The European Union continued to advance Azerbaijan’s plan to deliver supplies to Artsakh via a road connection from Aghdam, while continuing to press for the lifting of the Lachin Corridor blockade, which has caused an acute humanitarian crisis in Artsakh.
President of the European Council Charles Michel, through his spokesperson Ecaterina Casinge, issued a statement following a summit of EU foreign ministers in Toledo, Spain on Thursday.
While Michel said that the Lachin Corridor must be unblocked, he also reiterated the EU’s position calling for the eventual opening of the Aghdam road.
The current humanitarian situation on the ground is deteriorating rapidly and it is imperative to take steps to address the needs of the local population, Casinge, Michel’s spokesperson said in the statement.
Following a meeting he hosted in July between Prime Minister Nikol Pashinyan and President Ilham Aliyev of Azerbaijan in Brussels, Michel, and later Toivo Klaar, the EU envoy to the South Caucasus, began advancing Baku’s scheme of opening the Aghdam road, which has been rejected by the Artsakh authorities.
In the latest statement, Michel is proposing a “step-by-step approach which would reflect a sequencing in the full-fledged operation of the Lachin corridor and the opening of the Aghdam route.”
Michel also mentioned the need to guarantee the rights and security of the people of Artsakh, again referring to them as “Armenians living there the former Nagorno-Karabakh Autonomous Oblast.”
Baku was quick to respond to Michel’s statement. Azerbaijan’s Foreign Ministry for its part, recalled the Aliyev-Pashinyan meeting held on July 15 and asserted that during those negotiations, “the delivery of goods by various routes to the Karabakh region of Azerbaijan, as well as the activation of the use of Lachin road, in parallel with the opening of the Aghdam-Khankendi road, was agreed upon.”
“The agreements were violated due to the illegal conditions by the Armenian side,” Baku accused Yerevan.
Azerbaijan’s foreign ministry did not respond to Michel’s statement about the need to ensure the rights and security of Artsakh Armenians, instead Baku repeated that Armenians will have the same rights as other citizens of Azerbaijan.
“Azerbaijan is determined to reintegrate the residents of Armenian origin living in the Karabakh region as equal citizens, providing them with the rights and freedoms provided by the Constitution of Azerbaijan,” Baku said in its statement.

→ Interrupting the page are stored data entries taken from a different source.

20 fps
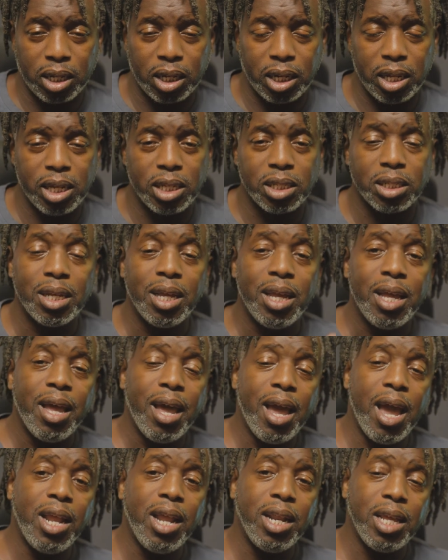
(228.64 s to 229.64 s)
cleansed
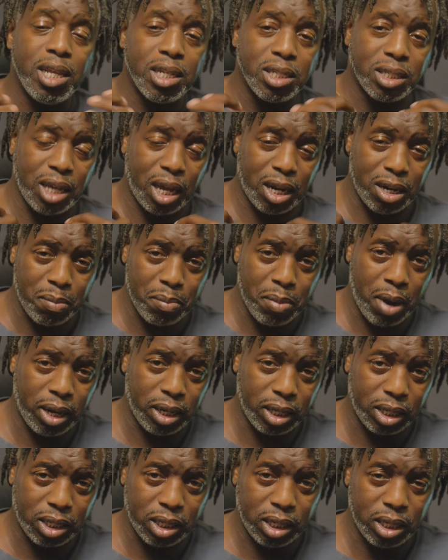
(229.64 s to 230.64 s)
and the inside of the
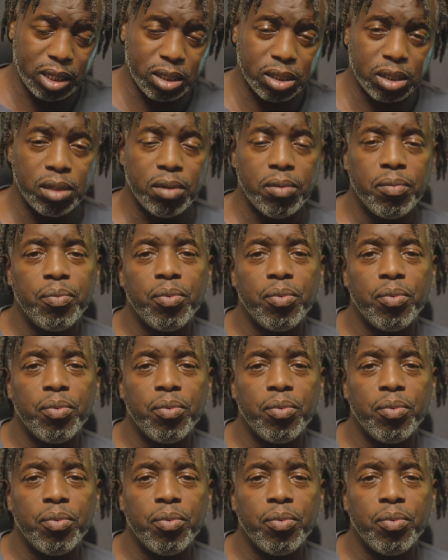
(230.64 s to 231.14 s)
body cleansed?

Below is the complete statement from Michel.
President Michel has continued to be intensely engaged in advancing the Armenia-Azerbaijan normalization process. His efforts over the past weeks, supported by Toivo Klaar, EUSR for the South Caucasus, have focused as a priority on addressing the humanitarian situation of Karabakh Armenians.
EUSR Klaar and President Michel’s team have been in frequent contact with Baku, Yerevan and representatives of Karabakh Armenians to work out a solution for unblocking access.
The current humanitarian situation on the ground is deteriorating rapidly; it is imperative to take steps to address the needs of the local population.
European Council President Charles Michel has proposed a step-by-step approach which would reflect a sequencing in the full-fledged operation of the Lachin corridor and the opening of the Aghdam route.
Sequencing of these steps and the type of cargo that would be delivered by each of these roads, as well as attendant procedures, have been the core of the recent discussions.
The EU strongly believes the Lachin corridor must be unblocked, in line with past agreements and the ICJ Order, and notes that the use of the Aghdam road to provide supplies can also be part of a concrete and sustainable solution to the provision of urgent and daily basic needs. Discussions on these elements had started following the last meeting of the leaders in Brussels on 15 July 2023.
The EU side has also stressed the need for Baku to provide clarity to Karabakh Armenians in terms of procedures for their movements through Lachin corridor to and from Armenia.
In parallel, exchanges have also focused on restoring electricity and gas supplies to Karabakh Armenians as soon as possible.
Beyond the immediate situation, the EU side has stressed the need to address legacies of the conflict to facilitate a long-term sustainable resolution.
Dialogue between Baku and representatives of Armenians living in the former Nagorno-Karabakh Autonomous Oblast will be essential in this regard. The rights and security of Karabakh Armenians must be guaranteed and discussions on specific modalities should start as soon as possible.
The dialogue between Baku and the Karabakh Armenians needs to strengthen confidence and trust. To this end the EU has provided various suggestions for international support to this process, as well as for engagement on the ground to underpin the implementation of agreements reached.
All the above efforts have only one goal: ensure irreversible normalization of relations between Baku and Yerevan for the benefit of all populations on the ground. It is now time for courageous compromise solutions, also in light of today’s escalation.
The EU has been engaged with other international actors in these efforts, through regular personal contacts and exchanges of views on how best address the current unsustainable situation.